■ **Your assignment**: In the data that follows, determine how many lines contain the word "frames", and give only that number.
====== Stored data
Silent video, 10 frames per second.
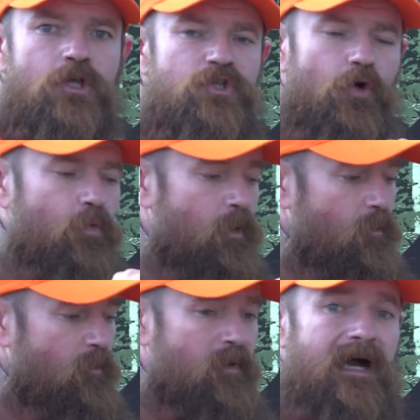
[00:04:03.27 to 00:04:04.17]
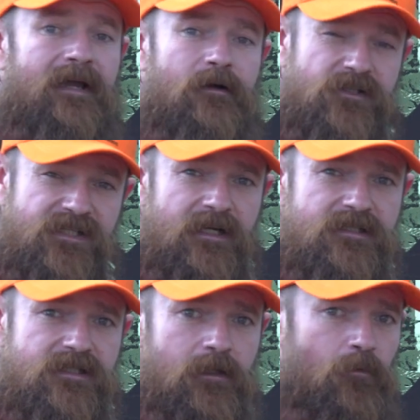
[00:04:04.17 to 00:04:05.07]
So when we're behind our
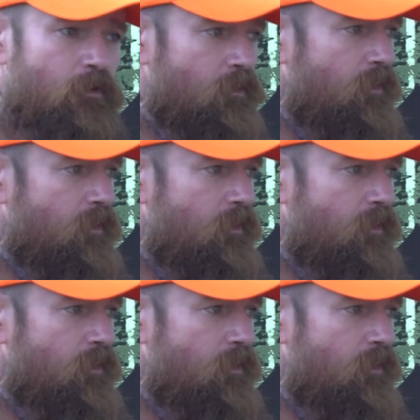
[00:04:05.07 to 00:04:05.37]
sights, it will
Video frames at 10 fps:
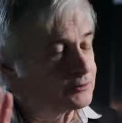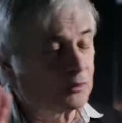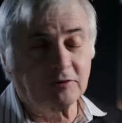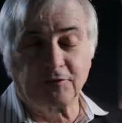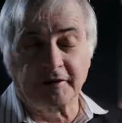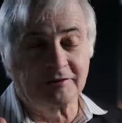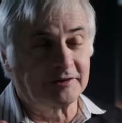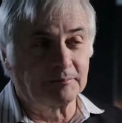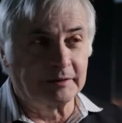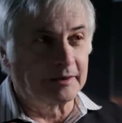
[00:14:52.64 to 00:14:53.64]
it works very
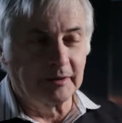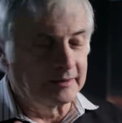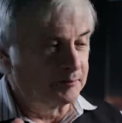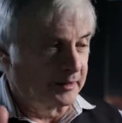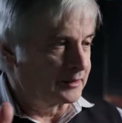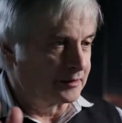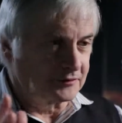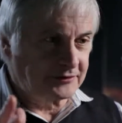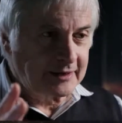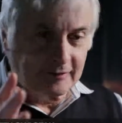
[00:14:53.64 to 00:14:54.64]
simply. I mean, anybody can
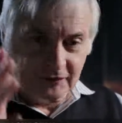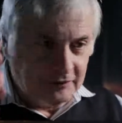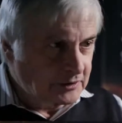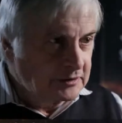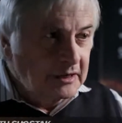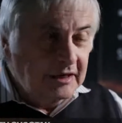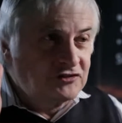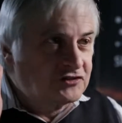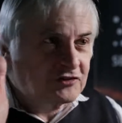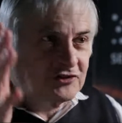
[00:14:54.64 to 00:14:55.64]
understand this. It's just,
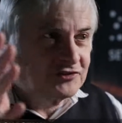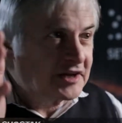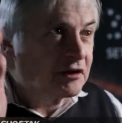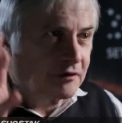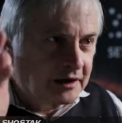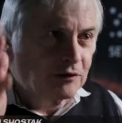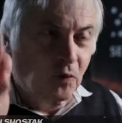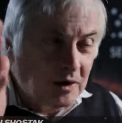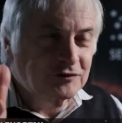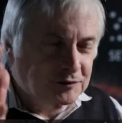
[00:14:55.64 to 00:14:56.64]
it's just staring at
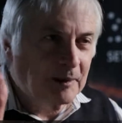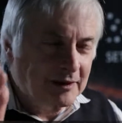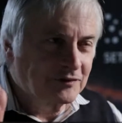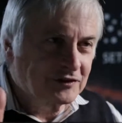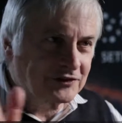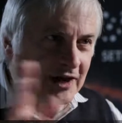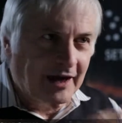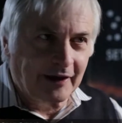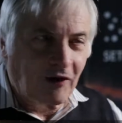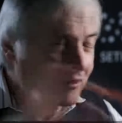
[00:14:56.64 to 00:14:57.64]
one spot on the
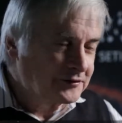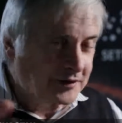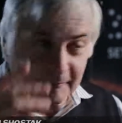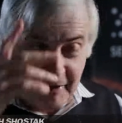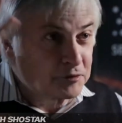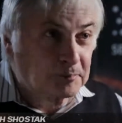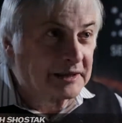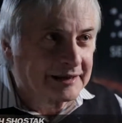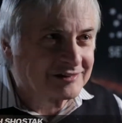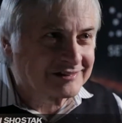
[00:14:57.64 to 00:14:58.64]
sky all the time, never
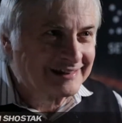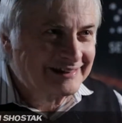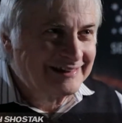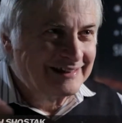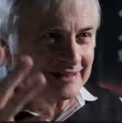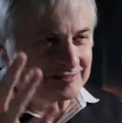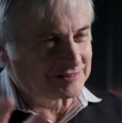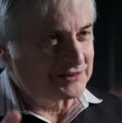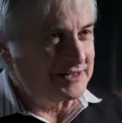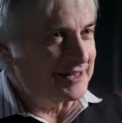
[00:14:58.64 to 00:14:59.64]
blinks. And
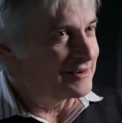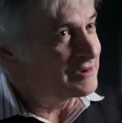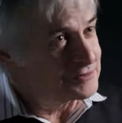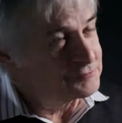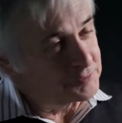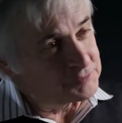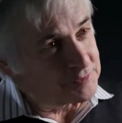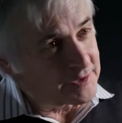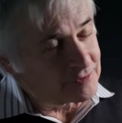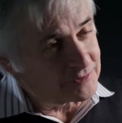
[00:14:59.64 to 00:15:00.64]
it's looking at
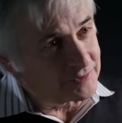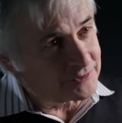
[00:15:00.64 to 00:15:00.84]
150,000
============
■ **Finished exercise**: 2